Четвериков тоже на мгновение растерялся, явно читая в стальных глазах пришельца не только свой смертный приговор, но и какую-то заднюю мысль, мешающую этот приговор привести в исполнение. Он понимал, что нужно говорить не останавливаясь – любые сказанные слова оттягивают страшный финал и делают возможным изменение ситуации. Рудольф Михайлович продолжил говорить. Медленно и по возможности спокойно.
– Кельнский архиепископ, раз ты существуешь, значит, ты должен понимать, как тебя обманывают. Ты стал игрушкой в руках КГБ, их послушным, глупым и верным орудием. Они твоими руками решают свои проблемы, каждый раз отправляя тебя на верную погибель!
Многочисленные подручные Четверикова боялись пошевелиться, уж больно хорошо этот горбоносый кидал ножи. В то же время собранные беглым профессором люди имели за плечами солидный опыт уличных драк и прекрасно понимали, что их – явное большинство и при общем нападении внезапно появившийся странный персонаж справиться с ними со всеми одновременно не сможет, но кому-то за победу над ним придется заплатить жизнью. И было понятно, что с жизнями расстанутся как раз те, кто бросится на него в числе первых. Остальные окажутся победителями. Замерли и Сергей с Иваном, которых по-прежнему крепко держали Гоша и еще двое, приставив к горлу острые ножи. Глафира, туго скрученная обрывками сетей и веревками, лежала абсолютно недвижима и с закрытыми глазами.

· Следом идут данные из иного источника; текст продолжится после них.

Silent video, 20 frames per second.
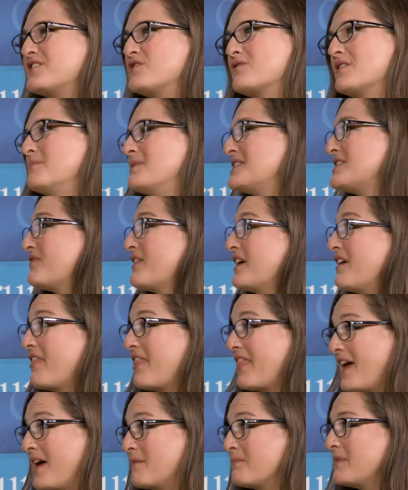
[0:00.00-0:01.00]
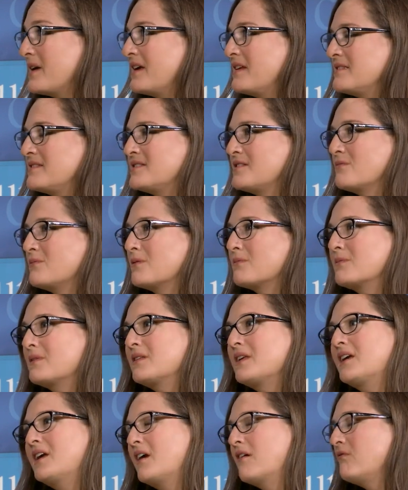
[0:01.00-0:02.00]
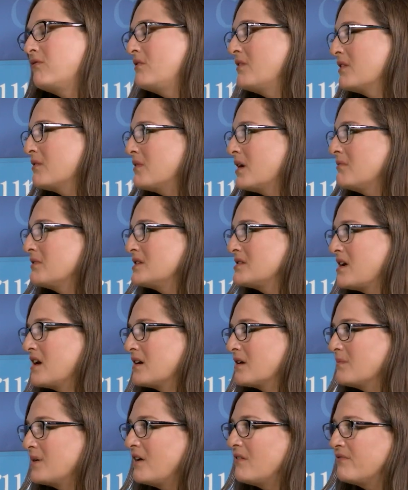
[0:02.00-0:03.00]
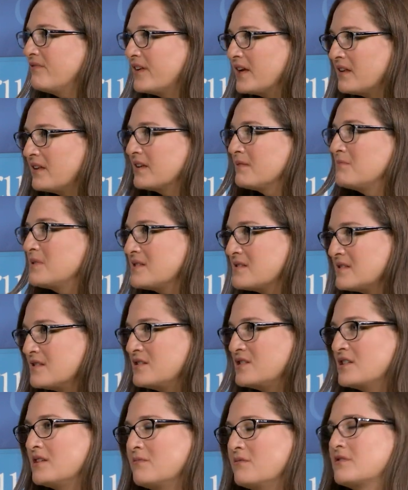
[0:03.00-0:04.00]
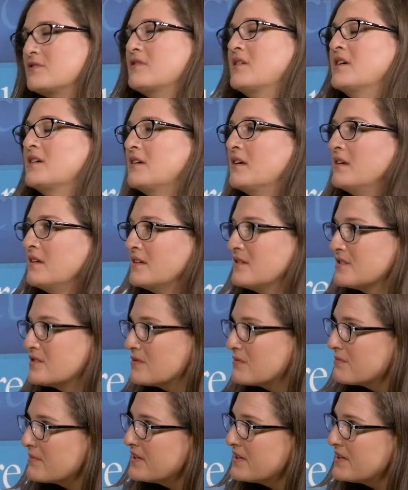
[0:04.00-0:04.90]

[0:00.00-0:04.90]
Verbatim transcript: the treatments fail them. And so we're really careful in the way we talk about failing BCG. We're trying to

– Перейди на сторону добра, – продолжал не очень убедительно вещать Четвериков, пятясь к спасительной арке.
Профессор Четвериков знал, что говорил. Все двадцать пять лет, что он занимался изучением зеркальных амальгам, он постоянно натыкался на обрывки фантастической истории о безжалостном архиепископе Кельнском, каким-то невероятным образом попавшем в наше время из Средневековья. Сначала этот архиепископ боялся зеркал, считая их силу божественным чудом, и даже распорядился вложить одно такое древнее зеркало в золотой саркофаг с мощами волхвов, который отправил к себе на родину в Кельн из Милана. А потом этот архиепископ, уже в нашем времени, вдруг начал активно изучать тайны этих зеркал, но какими-то безбашенными силовыми методами, убивая свидетелей и сворачивая головы тем, кто что-то знал, но отказывался ему говорить. А прикрывали демарши этого фантастического пришельца почему-то высокие чины из КГБ. Четвериков не очень верил в эту байку, но сейчас был вынужден признать, что она оказалась правдой. Одного взгляда на архиепископа было достаточно, чтобы согласиться: легенды не лгали.

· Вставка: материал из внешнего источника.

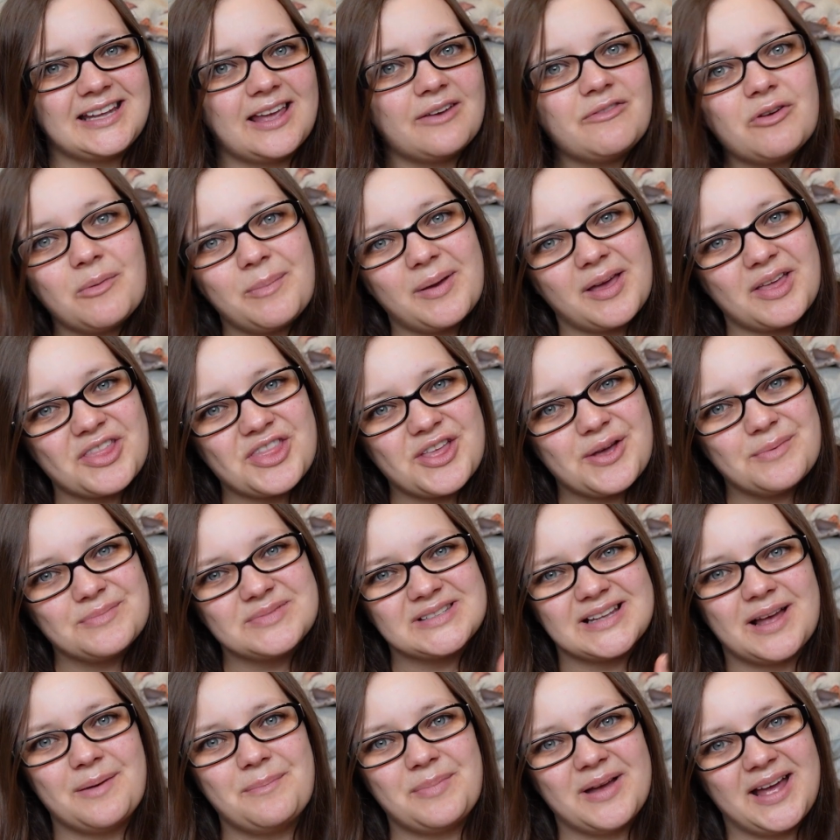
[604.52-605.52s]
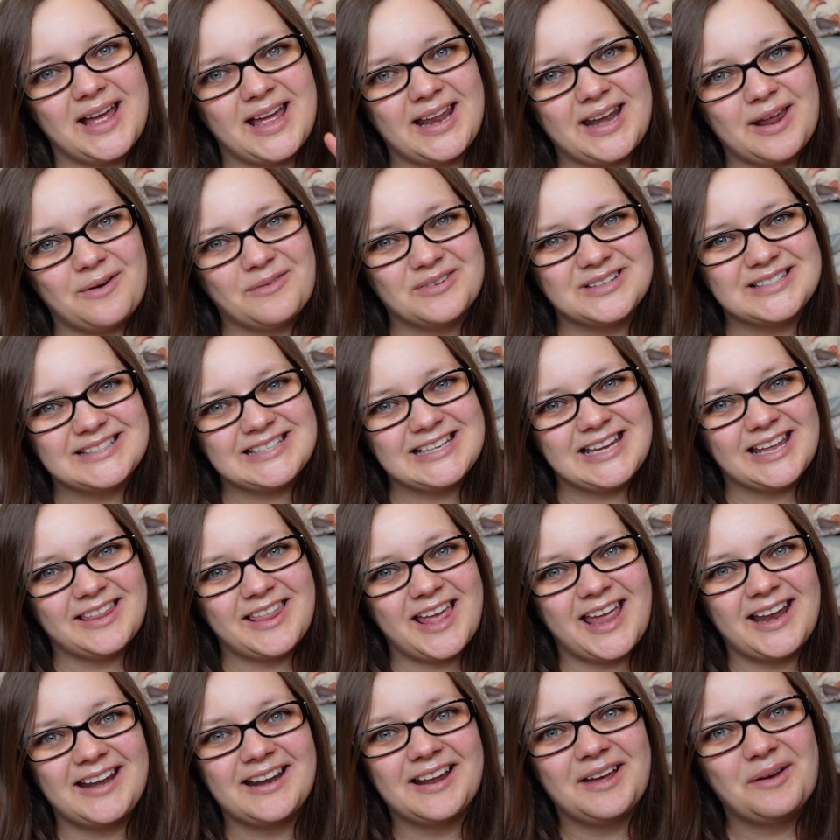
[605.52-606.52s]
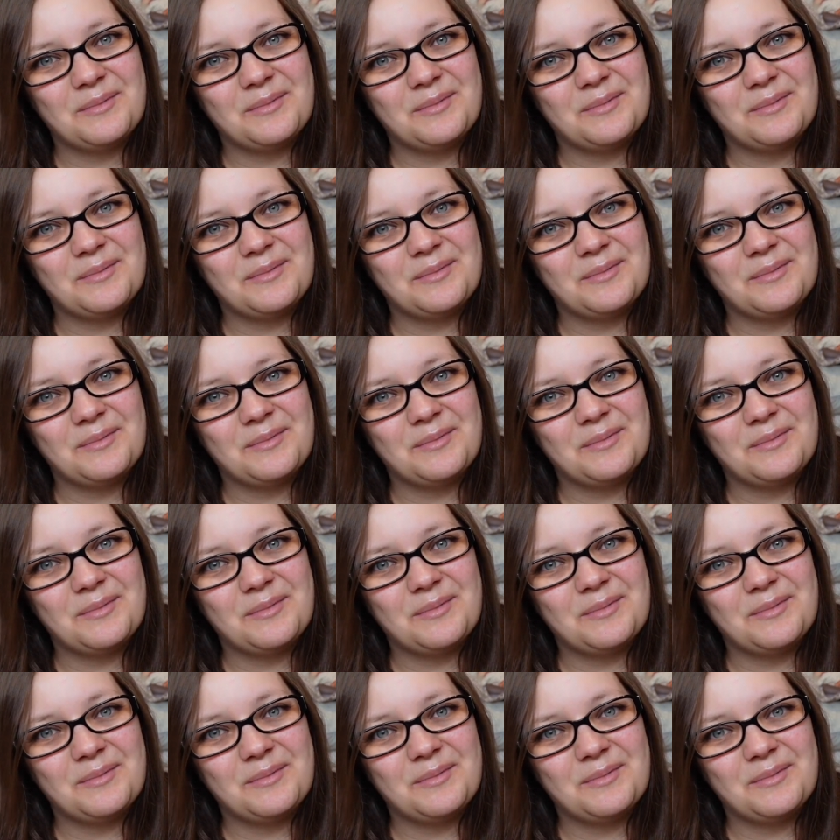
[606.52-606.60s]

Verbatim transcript: give it a big thumbs up and I will see you then.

Средневековый рыцарь уже не знал, что ему предпринять, ситуация явно выходила из-под контроля, а Четвериков между тем оказывался все ближе и ближе к арке, за которой так легко было прошмыгнуть на спасительную Ратушную площадь Вильнюса, ведь пробежать для этого надо было всего-то несколько метров!
Но тут совершенно неожиданно для всех присутствующих ситуация опять резко изменилась. Со стороны арки, за спиной у Четверикова, раздался свист. Все обернулись на этот свист и застыли в удивлении.

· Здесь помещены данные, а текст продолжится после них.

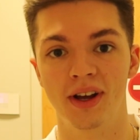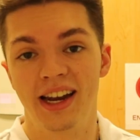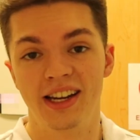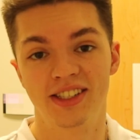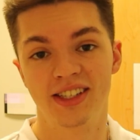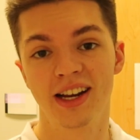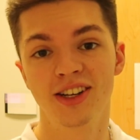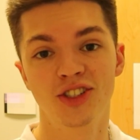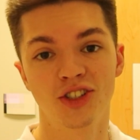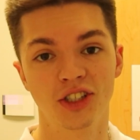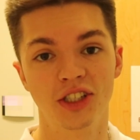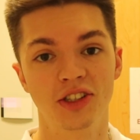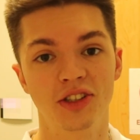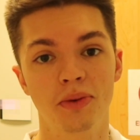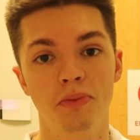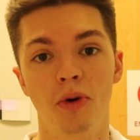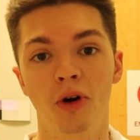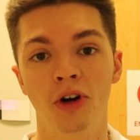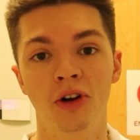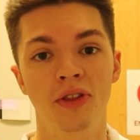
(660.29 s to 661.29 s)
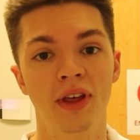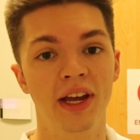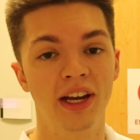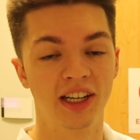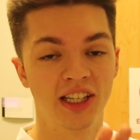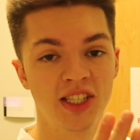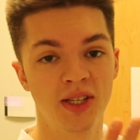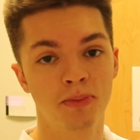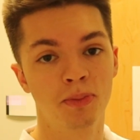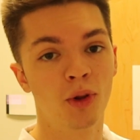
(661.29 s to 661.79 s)
And essentially the more they
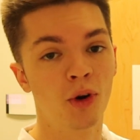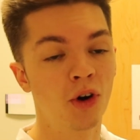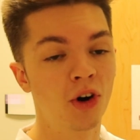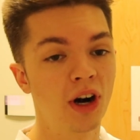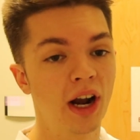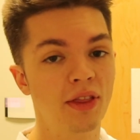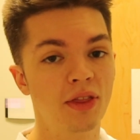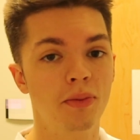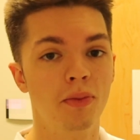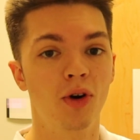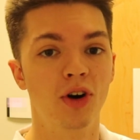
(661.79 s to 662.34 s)
explore and the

Прошло несколько дней с того момента, когда безжалостное войско крестоносцев ворвалось в Константинополь. За это время город приобрел вид жуткий и страшный. Улицы были заполнены обезображенными трупами, на площадях горели костры и пьянствовали счастливые победители, повсюду дымились сожженные дома, разрушенные и оскверненные церкви. Прямо по валяющимся на улицах трупам ехали многочисленные подводы, нагруженные разнообразным награбленным добром. Там были какая-то домашняя утварь и золотые сосуды для причащений, иконы в богатых окладах и древние скульптуры, отполированные до блеска мраморные плиты, содранные со стен вельможных дворцов, и сверкающие драгоценными камнями затейливые емкости с мощами разнообразных святых, мешки с зерном и чаем. Ко многим подводам были привязаны молодые девушки, которые плелись за ними грустно и покорно, – все свидетельствовало о страшном разгроме, которому была подвержена когда-то великая столица Византийской империи.